Le loup et les sept chevreaux

Le loup et les sept chevreaux - Cela grogne, cela cogne, au fond de mes os !

Il était une fois une chèvre qui avait sept chevreaux. Un jour, elle voulut aller dans la forêt pour trouver quelque chose à manger. Elle rassembla ses sept chevreaux et leur dit : « Soyez prudents et ne laissez entrer personne quand je serai partie. Méfiez-vous du loup. S'il entre dans la maison, il ne fera de vous qu'une bouchée. Vous le reconnaitrez à sa voix rauque et à ses pattes noires. »

À peine fut-elle partie que le méchant loup s'approcha et frappa à la porte. Les sept chevreaux le reconnurent immédiatement à sa voix rauque et à ses pattes noires. Alors le loup avala un morceau de craie pour rendre sa voix plus douce. Lorsqu'il frappa à nouveau, les chevreaux le reconnurent encore à ses pattes noires et ne le laissèrent pas entrer. Le loup plongea alors ses pattes dans un pot de farine et frappa une nouvelle fois. « Ouvrez-moi, c'est moi, votre mère qui vous rapporte quelque chose à manger » susurra-t-il d'une voix douce. Cette fois-ci, les chevreaux se laissèrent abuser et ouvrirent la porte. Lorsqu'ils virent le loup, ils prirent peur et se cachèrent du mieux qu'ils purent. Mais le loup en trouva six et les mangea. Le septième, qui s'était caché dans la pendule, survécut.

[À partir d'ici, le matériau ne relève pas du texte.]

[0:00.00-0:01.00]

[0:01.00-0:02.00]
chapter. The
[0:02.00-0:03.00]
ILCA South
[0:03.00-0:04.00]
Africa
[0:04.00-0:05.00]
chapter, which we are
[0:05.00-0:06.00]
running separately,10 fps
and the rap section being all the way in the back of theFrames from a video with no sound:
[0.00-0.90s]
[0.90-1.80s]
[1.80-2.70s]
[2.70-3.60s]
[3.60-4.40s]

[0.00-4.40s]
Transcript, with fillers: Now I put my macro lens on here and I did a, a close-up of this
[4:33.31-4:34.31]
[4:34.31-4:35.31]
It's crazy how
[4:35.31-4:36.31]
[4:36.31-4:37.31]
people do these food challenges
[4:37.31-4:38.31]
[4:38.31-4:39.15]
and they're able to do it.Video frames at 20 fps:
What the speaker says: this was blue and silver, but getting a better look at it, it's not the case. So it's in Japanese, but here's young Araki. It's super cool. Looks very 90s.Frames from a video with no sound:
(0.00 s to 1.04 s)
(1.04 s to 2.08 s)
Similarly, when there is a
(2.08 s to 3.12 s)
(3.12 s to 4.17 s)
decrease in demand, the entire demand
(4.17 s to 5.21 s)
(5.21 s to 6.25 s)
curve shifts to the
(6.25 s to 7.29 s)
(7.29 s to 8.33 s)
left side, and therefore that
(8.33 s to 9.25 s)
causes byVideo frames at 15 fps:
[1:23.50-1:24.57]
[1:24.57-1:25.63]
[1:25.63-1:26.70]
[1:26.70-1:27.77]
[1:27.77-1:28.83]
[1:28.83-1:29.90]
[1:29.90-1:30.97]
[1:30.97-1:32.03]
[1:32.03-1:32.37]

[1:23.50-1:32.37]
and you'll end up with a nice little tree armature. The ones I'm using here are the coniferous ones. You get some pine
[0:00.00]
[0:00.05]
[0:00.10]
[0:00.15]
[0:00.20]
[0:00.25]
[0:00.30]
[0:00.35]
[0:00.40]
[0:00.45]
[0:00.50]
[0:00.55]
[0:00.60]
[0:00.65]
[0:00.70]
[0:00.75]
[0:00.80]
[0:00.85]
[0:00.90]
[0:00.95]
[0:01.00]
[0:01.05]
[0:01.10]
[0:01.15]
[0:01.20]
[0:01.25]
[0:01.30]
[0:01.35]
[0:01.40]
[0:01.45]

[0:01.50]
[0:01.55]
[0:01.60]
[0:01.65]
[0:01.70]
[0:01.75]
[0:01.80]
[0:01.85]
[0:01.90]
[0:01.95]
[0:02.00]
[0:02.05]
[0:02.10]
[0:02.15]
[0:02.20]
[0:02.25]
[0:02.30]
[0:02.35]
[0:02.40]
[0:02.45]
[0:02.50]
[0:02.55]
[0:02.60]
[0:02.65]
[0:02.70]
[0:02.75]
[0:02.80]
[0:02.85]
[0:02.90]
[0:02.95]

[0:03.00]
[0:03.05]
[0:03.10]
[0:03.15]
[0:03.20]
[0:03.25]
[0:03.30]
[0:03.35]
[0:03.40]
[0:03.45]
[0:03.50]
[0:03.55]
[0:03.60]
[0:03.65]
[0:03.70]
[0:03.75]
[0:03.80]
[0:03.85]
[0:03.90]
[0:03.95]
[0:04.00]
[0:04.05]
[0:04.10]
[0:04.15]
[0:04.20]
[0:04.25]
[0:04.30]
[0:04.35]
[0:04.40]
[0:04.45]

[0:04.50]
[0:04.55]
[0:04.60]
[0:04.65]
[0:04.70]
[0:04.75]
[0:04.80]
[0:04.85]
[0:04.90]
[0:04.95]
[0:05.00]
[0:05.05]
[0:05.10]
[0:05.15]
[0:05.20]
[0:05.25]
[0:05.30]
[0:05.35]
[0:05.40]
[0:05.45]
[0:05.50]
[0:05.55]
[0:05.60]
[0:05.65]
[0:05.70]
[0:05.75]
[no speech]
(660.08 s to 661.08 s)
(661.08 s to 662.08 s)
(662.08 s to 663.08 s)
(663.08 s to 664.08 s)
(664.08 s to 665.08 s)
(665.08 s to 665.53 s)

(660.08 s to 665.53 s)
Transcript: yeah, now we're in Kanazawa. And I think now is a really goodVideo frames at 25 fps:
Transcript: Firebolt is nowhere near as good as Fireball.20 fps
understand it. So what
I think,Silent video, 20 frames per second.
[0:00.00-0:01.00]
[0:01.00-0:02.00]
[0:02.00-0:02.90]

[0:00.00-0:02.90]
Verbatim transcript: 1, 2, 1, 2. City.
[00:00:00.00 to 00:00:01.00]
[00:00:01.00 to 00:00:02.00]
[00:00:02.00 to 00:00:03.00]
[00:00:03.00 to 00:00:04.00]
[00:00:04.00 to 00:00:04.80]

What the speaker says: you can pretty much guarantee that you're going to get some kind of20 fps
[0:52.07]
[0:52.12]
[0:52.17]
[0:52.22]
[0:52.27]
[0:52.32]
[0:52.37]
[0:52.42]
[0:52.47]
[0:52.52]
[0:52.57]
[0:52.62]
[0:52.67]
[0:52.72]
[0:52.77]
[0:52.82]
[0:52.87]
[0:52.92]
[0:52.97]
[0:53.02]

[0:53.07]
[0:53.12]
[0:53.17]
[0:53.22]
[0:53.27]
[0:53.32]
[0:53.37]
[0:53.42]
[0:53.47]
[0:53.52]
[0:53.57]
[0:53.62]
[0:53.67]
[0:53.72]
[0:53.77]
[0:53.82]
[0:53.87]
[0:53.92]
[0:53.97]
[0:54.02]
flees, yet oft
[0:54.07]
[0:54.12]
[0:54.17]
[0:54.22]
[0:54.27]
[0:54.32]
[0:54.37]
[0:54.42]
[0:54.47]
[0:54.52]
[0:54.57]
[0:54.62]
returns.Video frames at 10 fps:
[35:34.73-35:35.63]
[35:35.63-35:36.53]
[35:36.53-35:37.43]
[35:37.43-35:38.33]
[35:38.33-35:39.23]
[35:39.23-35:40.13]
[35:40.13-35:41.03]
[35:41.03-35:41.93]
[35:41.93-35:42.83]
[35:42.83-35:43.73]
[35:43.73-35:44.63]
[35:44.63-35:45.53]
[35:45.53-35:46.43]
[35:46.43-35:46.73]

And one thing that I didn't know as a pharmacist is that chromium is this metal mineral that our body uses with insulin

orsque la chèvre rentra chez elle, elle découvrit le dernier chevreau dans la pendule et le libéra. Il lui raconta ce qui était arrivé. Voyant le loup endormi dans la prairie qui s'étendait devant la maison, la chèvre prit de long ciseaux et lui ouvrit le ventre. Les six chevreaux, sains et saufs, sortirent d'un seul bond de l'estomac du loup. Avant de le recoudre, la chèvre remplit le ventre du loup avec de lourdes pierres.

À son réveil, le loup avait très soif et voulut aller au puits. Dans son ventre, les pierres s'entrechoquaient et le loup s'écria : « Cela grogne, cela cogne, au fond de mes os ! » avant de se pencher au-dessus du puits. Mais les pierres lui firent perdre l'équilibre et il tomba tout au fond, la tête la première. De joie, les sept chevreaux et leur mère dansèrent et chantèrent autour du puits.